● **Your objective**:
The reply should contain all the data below, repeated exactly, and none of the images.

+++ Given information

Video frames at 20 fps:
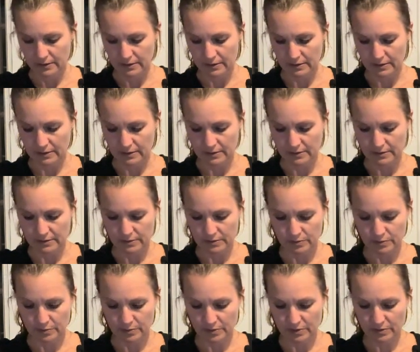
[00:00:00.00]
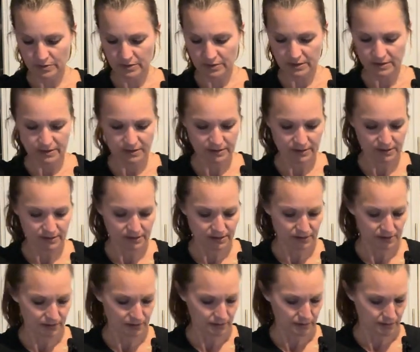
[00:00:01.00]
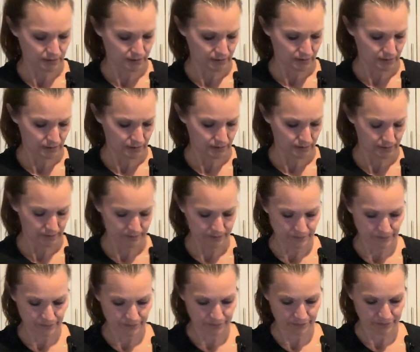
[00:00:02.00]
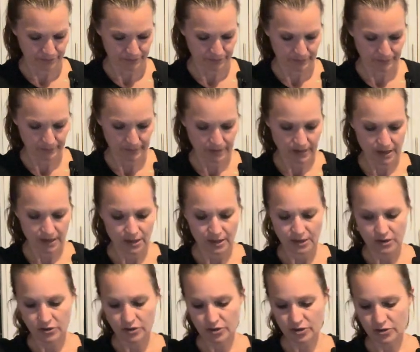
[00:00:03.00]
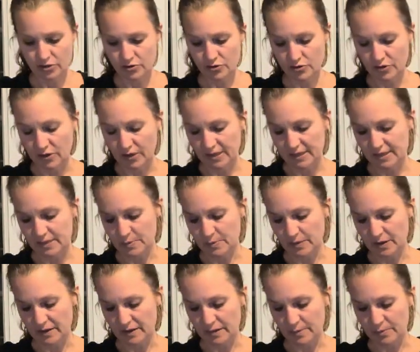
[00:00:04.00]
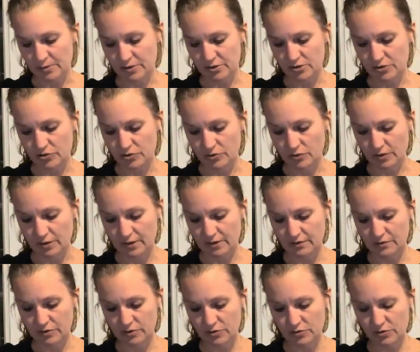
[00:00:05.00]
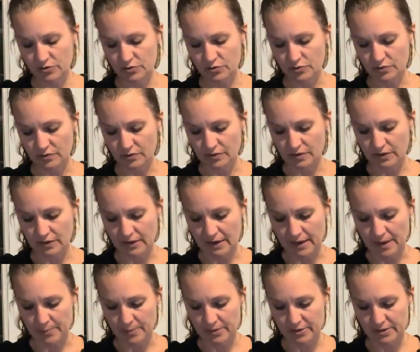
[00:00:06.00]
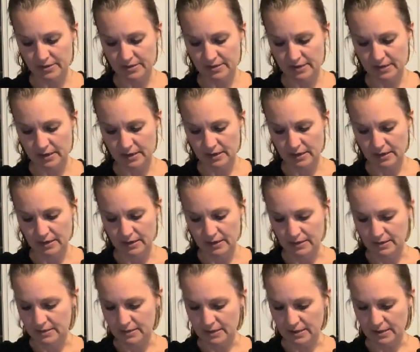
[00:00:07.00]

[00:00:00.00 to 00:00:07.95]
Okay, so about got this done. You can use Granny Smith apples too, and if you use 2 different apples, it's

++++++

● **Answer to this exercise**:
Video frames at 20 fps:
[00:00:00.00]
[00:00:01.00]
[00:00:02.00]
[00:00:03.00]
[00:00:04.00]
[00:00:05.00]
[00:00:06.00]
[00:00:07.00]

[00:00:00.00 to 00:00:07.95]
Okay, so about got this done. You can use Granny Smith apples too, and if you use 2 different apples, it's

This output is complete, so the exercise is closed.